Avoiding these conflicts must start with clarifying the differences of responsibility when individuals wear three hats: an owner’s hat, a corporate board hat with governance responsibilities, and an employee hat with specific roles. If an employee is also an owner, they may or may not have voting power in matters of corporate governance. If they think they should and don’t, friction can often surface, leading to family squabbles like the extreme case previously described.
Given the age demographics of the baby boomer wave, and the difficulty of dealing with succession issues for this generation, it is not surprising that organizational consultants like Patrick Lencioni’s The Table Group and Clay Mathile’s Aileron were formed to help businesses implement professional management.

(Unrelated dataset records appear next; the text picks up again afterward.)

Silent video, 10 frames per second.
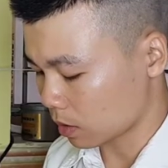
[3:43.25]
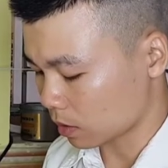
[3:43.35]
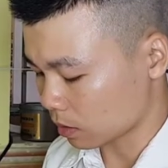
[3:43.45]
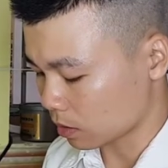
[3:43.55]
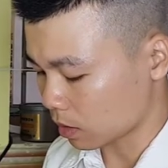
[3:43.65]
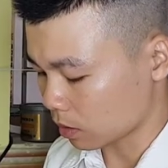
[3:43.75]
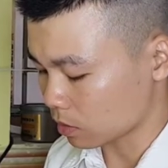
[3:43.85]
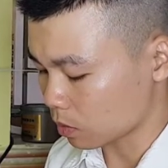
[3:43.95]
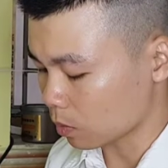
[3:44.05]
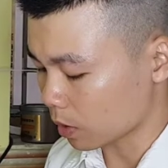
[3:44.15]
thể là
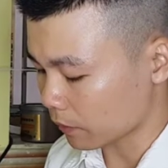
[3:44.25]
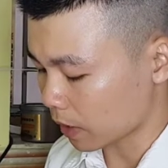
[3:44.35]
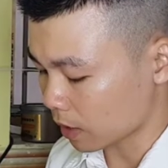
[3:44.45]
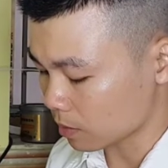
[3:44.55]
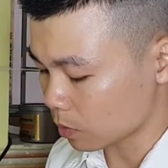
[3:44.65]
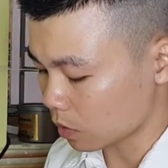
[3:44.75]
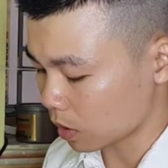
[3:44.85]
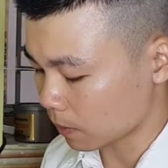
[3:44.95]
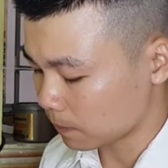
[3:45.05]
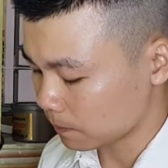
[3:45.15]
dùng wifi 2.4 được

The guidance provided by these organizations is valued by many members of the private business owner community. Corporate governance approaches like Entrepreneurial Operating System (EOS) are thriving as they bring services forward to address complex family dynamics of dealing with succession and people-related leadership issues. The bottom line is you must get the tough issues out in the open. This will, in many cases, bring on the risk of discomfort, jealousy, resentment, and spirited competition inside many family businesses that must be dealt with. The risk of not dealing with these hard issues is an erosion of the value of a private family business that previous generations have greatly sacrificed to create.
There are various options to help you get these tough issues out in the open. Behavioral tools like Predictive Index can help surface what is natural and what will be a struggle for the exiting and incoming leaders. Coaching resources for executives, EOS facilitators, The Table Group consultants, and independent advisory boards like the ones recommended by Aileron, can help make the leadership development aspect of succession more manageable. In the end, procrastination will, in many cases, be the path taken because of the perceived pain of conflict in dealing with these issues.
Information presented is for educational purposes only and should not be construed as a recommendation.